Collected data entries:
▼
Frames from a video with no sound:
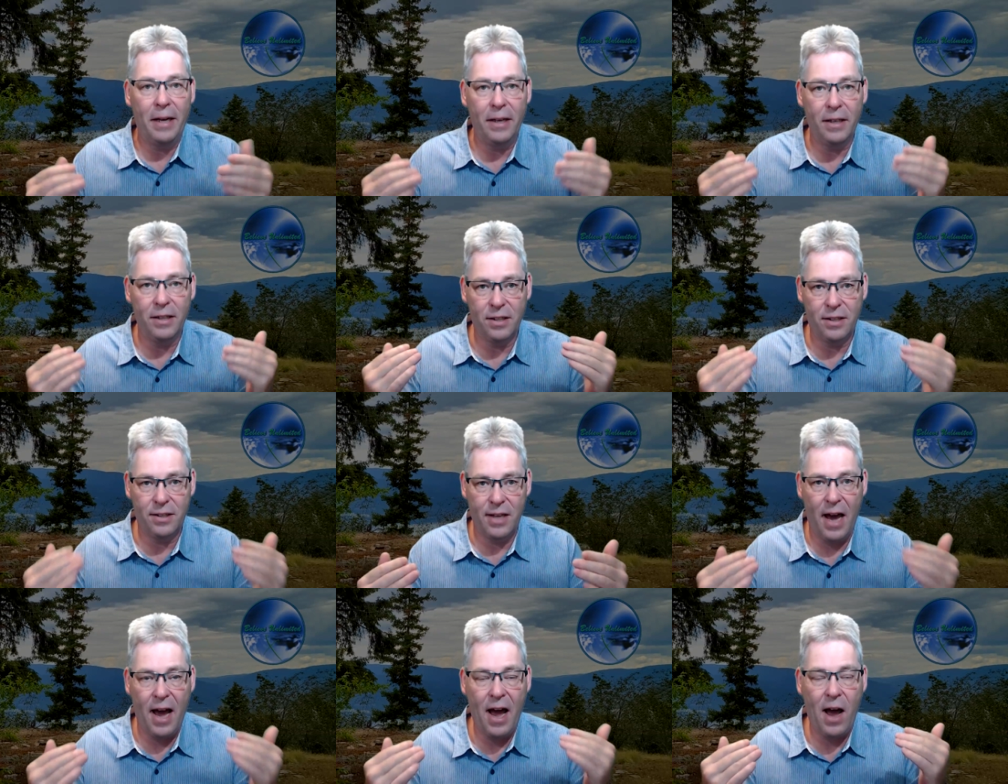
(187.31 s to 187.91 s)

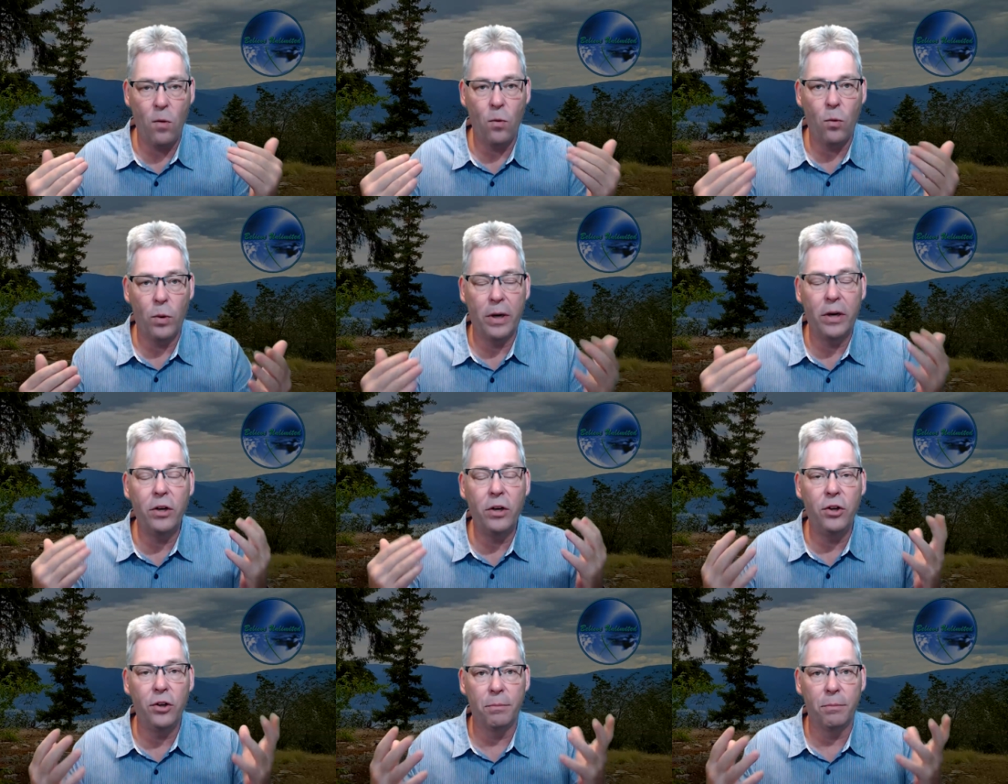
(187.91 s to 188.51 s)
Is that
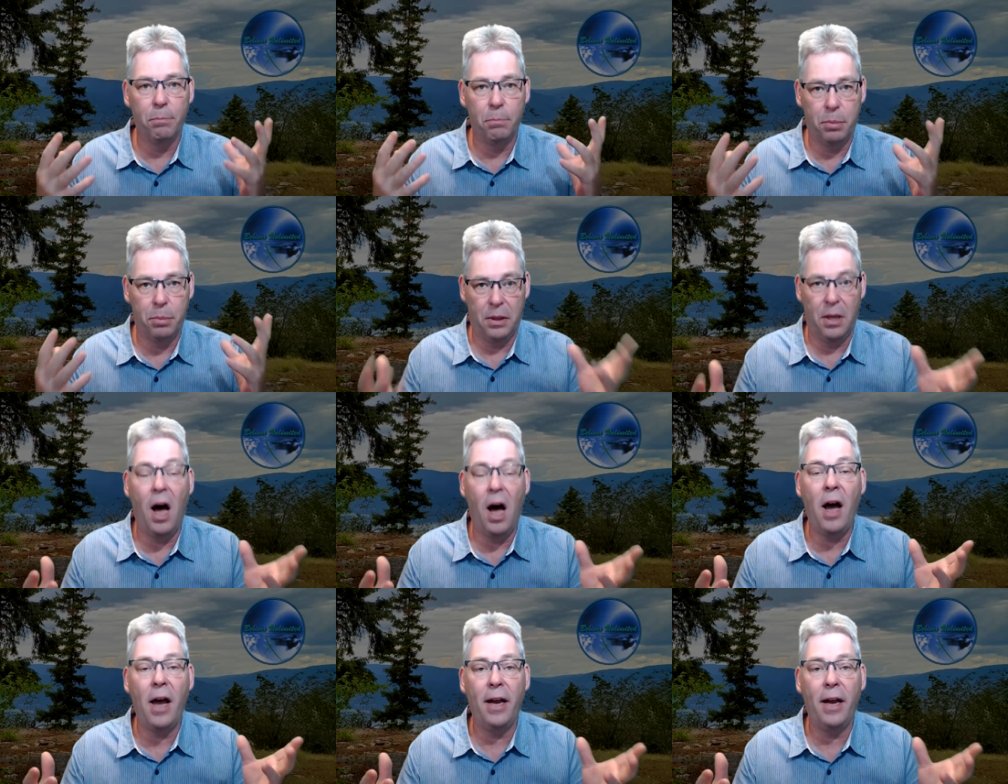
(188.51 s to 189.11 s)
where you're
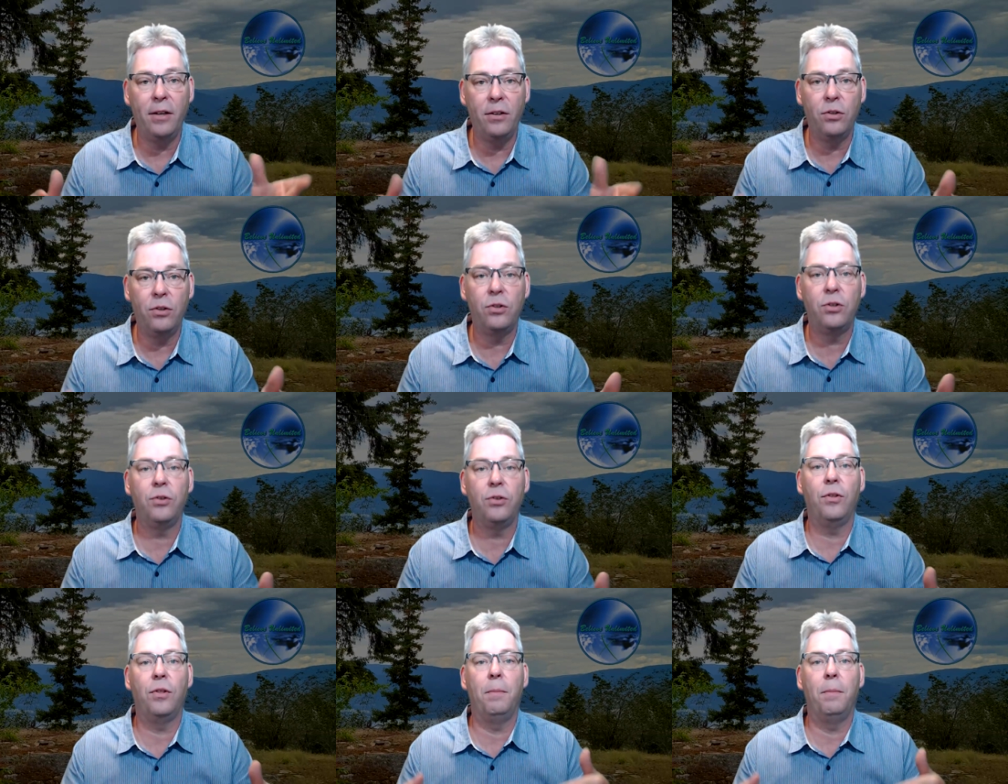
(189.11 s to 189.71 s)
blind
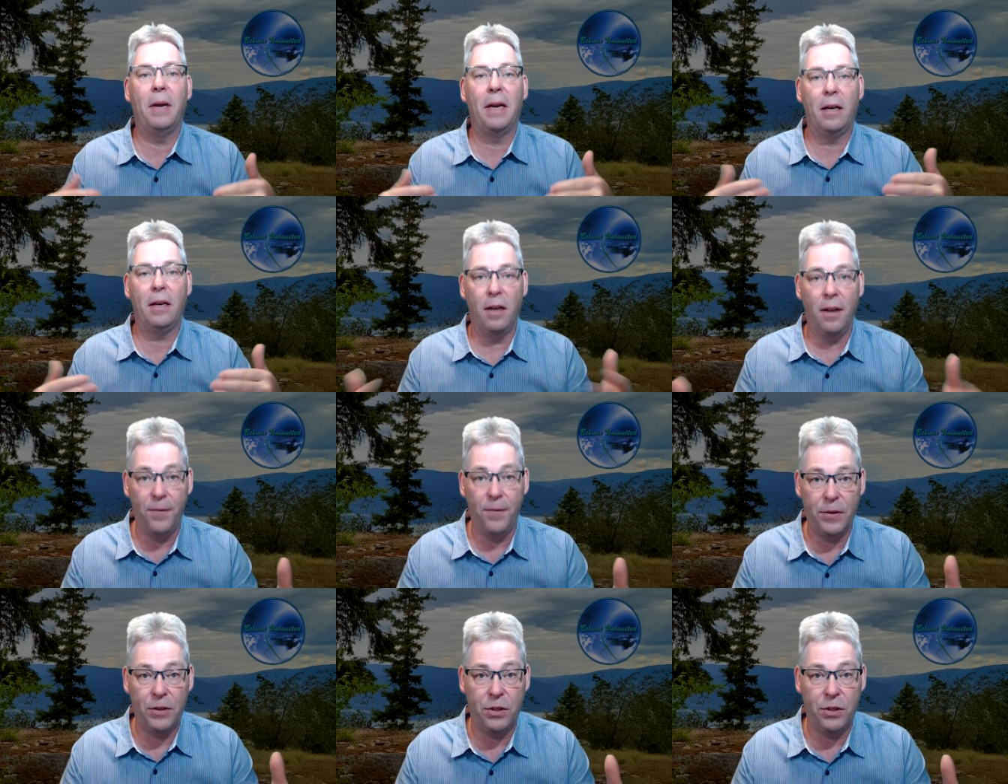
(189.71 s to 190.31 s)
to the
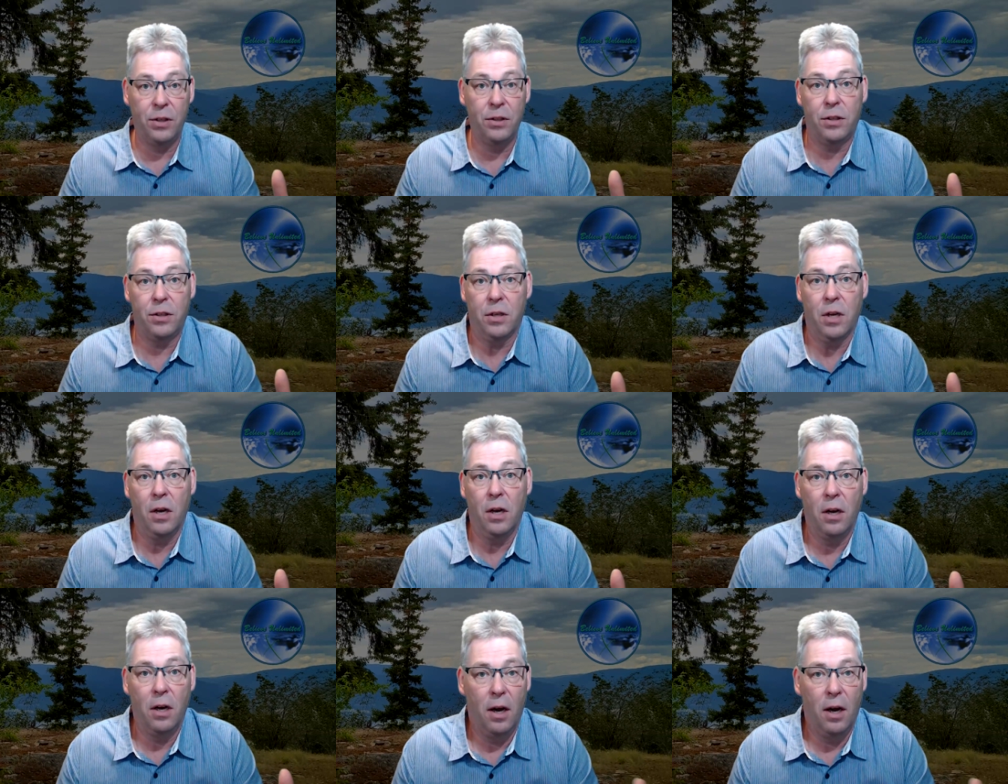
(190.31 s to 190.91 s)
magnificence
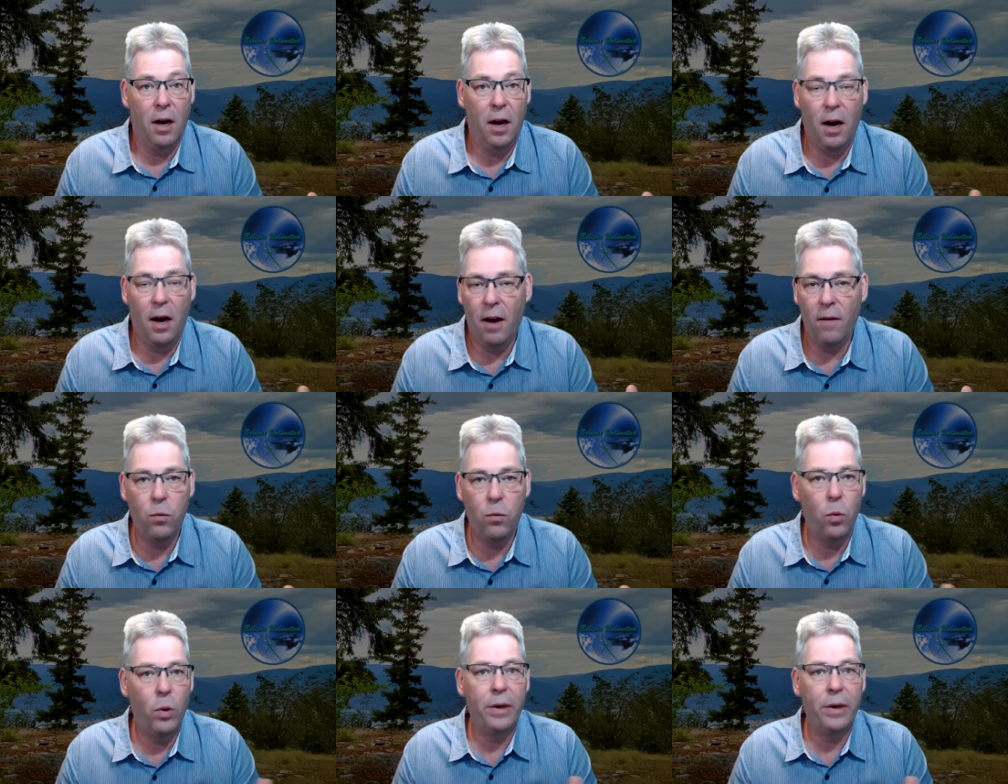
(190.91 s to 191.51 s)

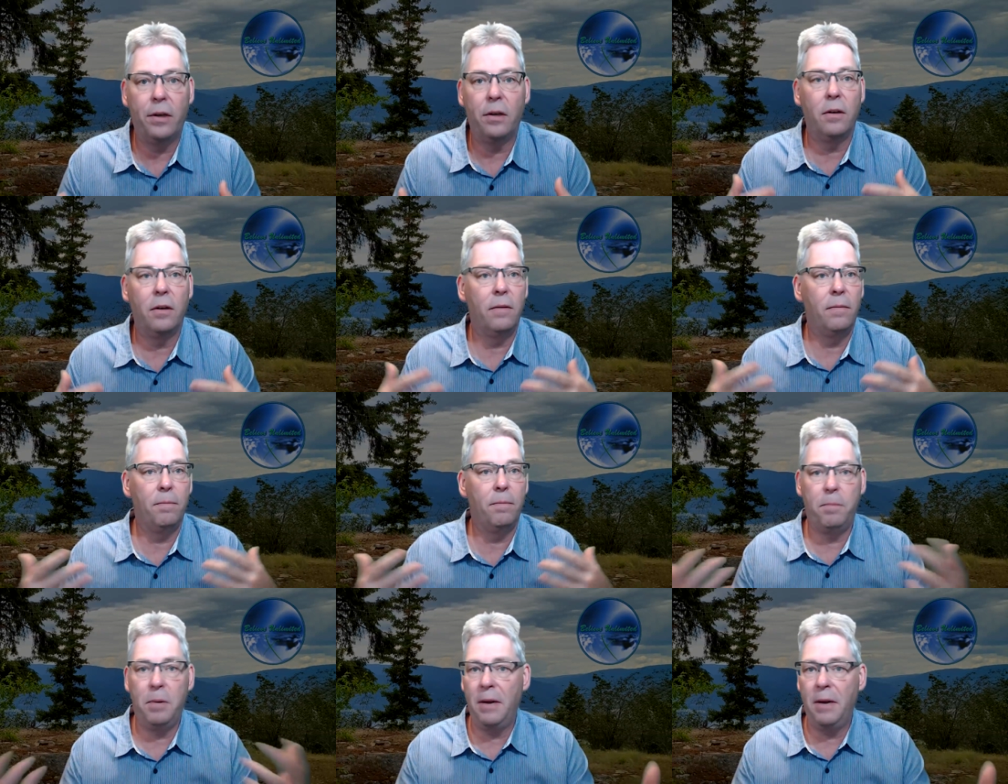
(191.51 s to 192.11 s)
of what
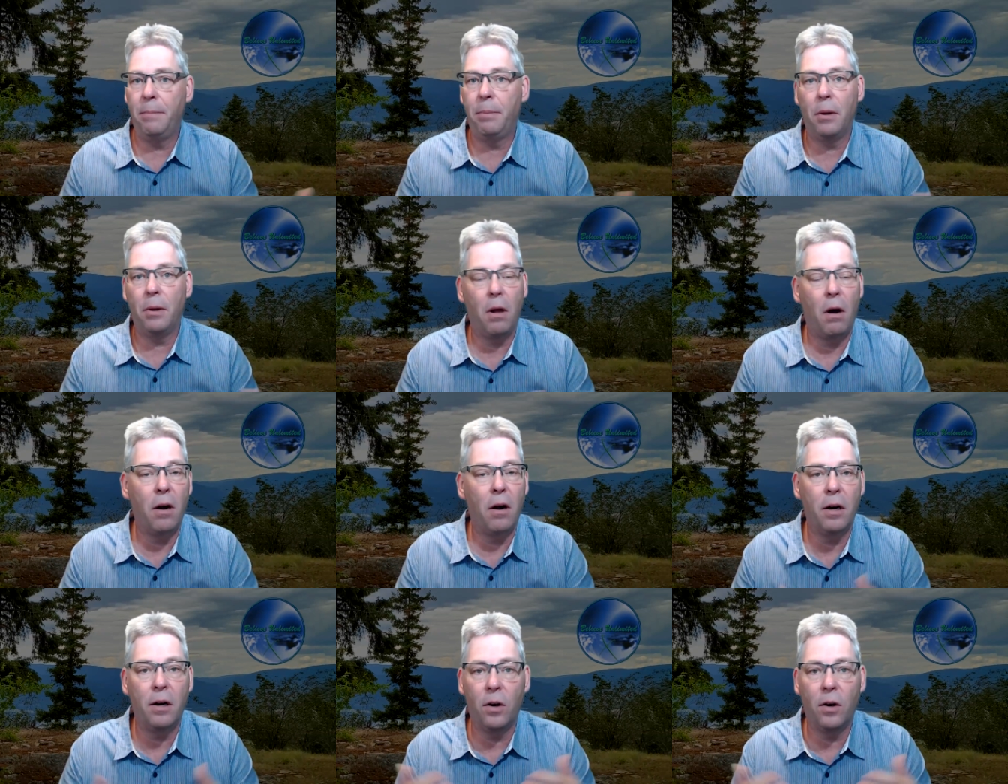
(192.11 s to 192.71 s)
people
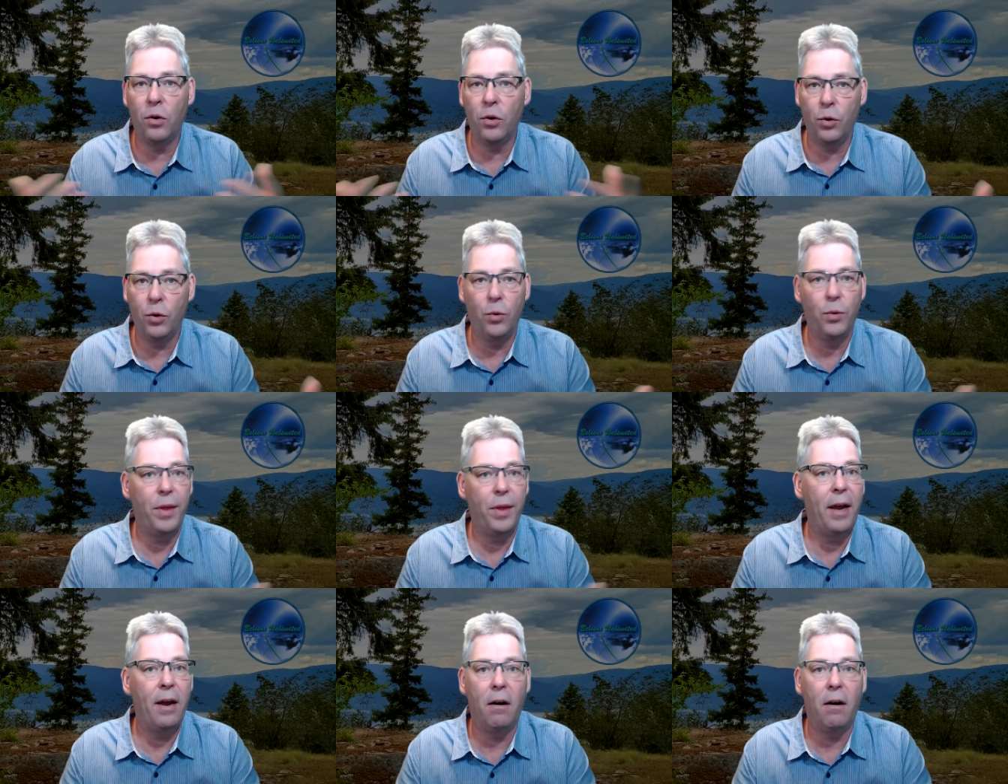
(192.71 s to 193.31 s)
are and
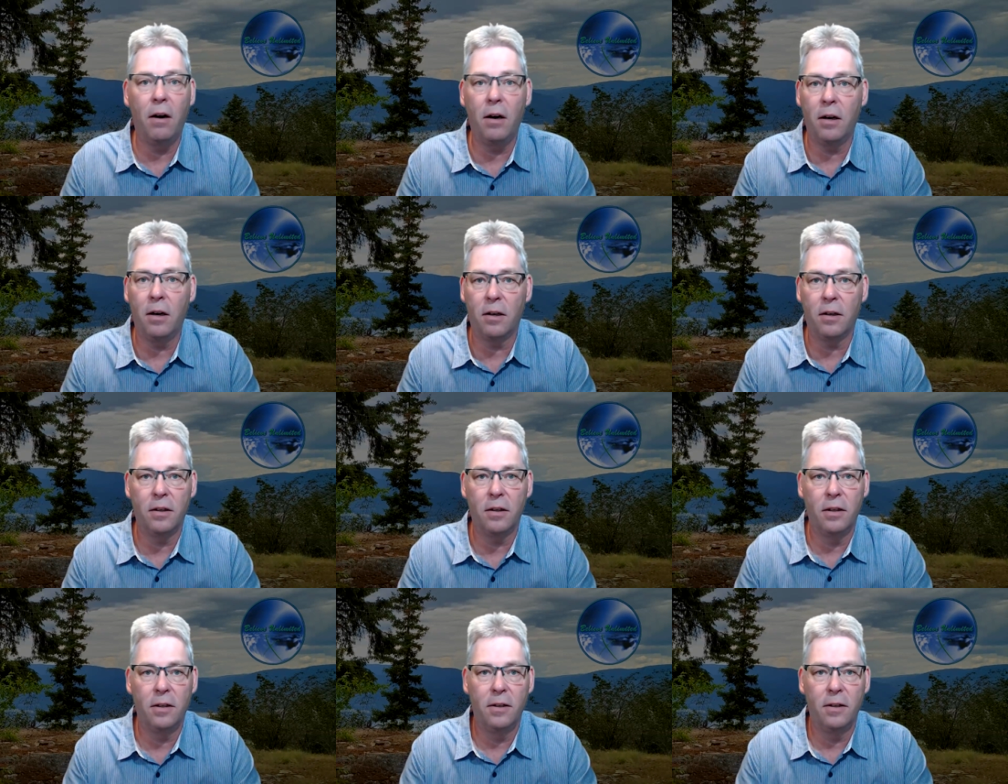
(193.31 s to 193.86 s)
who they are?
▲
## PROBLEM STATEMENT:
Leave out the pictures and give the rest of the records again exactly.

## WRITTEN SOLUTION:
Frames from a video with no sound:
(187.31 s to 187.91 s)

(187.91 s to 188.51 s)
Is that
(188.51 s to 189.11 s)
where you're
(189.11 s to 189.71 s)
blind
(189.71 s to 190.31 s)
to the
(190.31 s to 190.91 s)
magnificence
(190.91 s to 191.51 s)

(191.51 s to 192.11 s)
of what
(192.11 s to 192.71 s)
people
(192.71 s to 193.31 s)
are and
(193.31 s to 193.86 s)
who they are?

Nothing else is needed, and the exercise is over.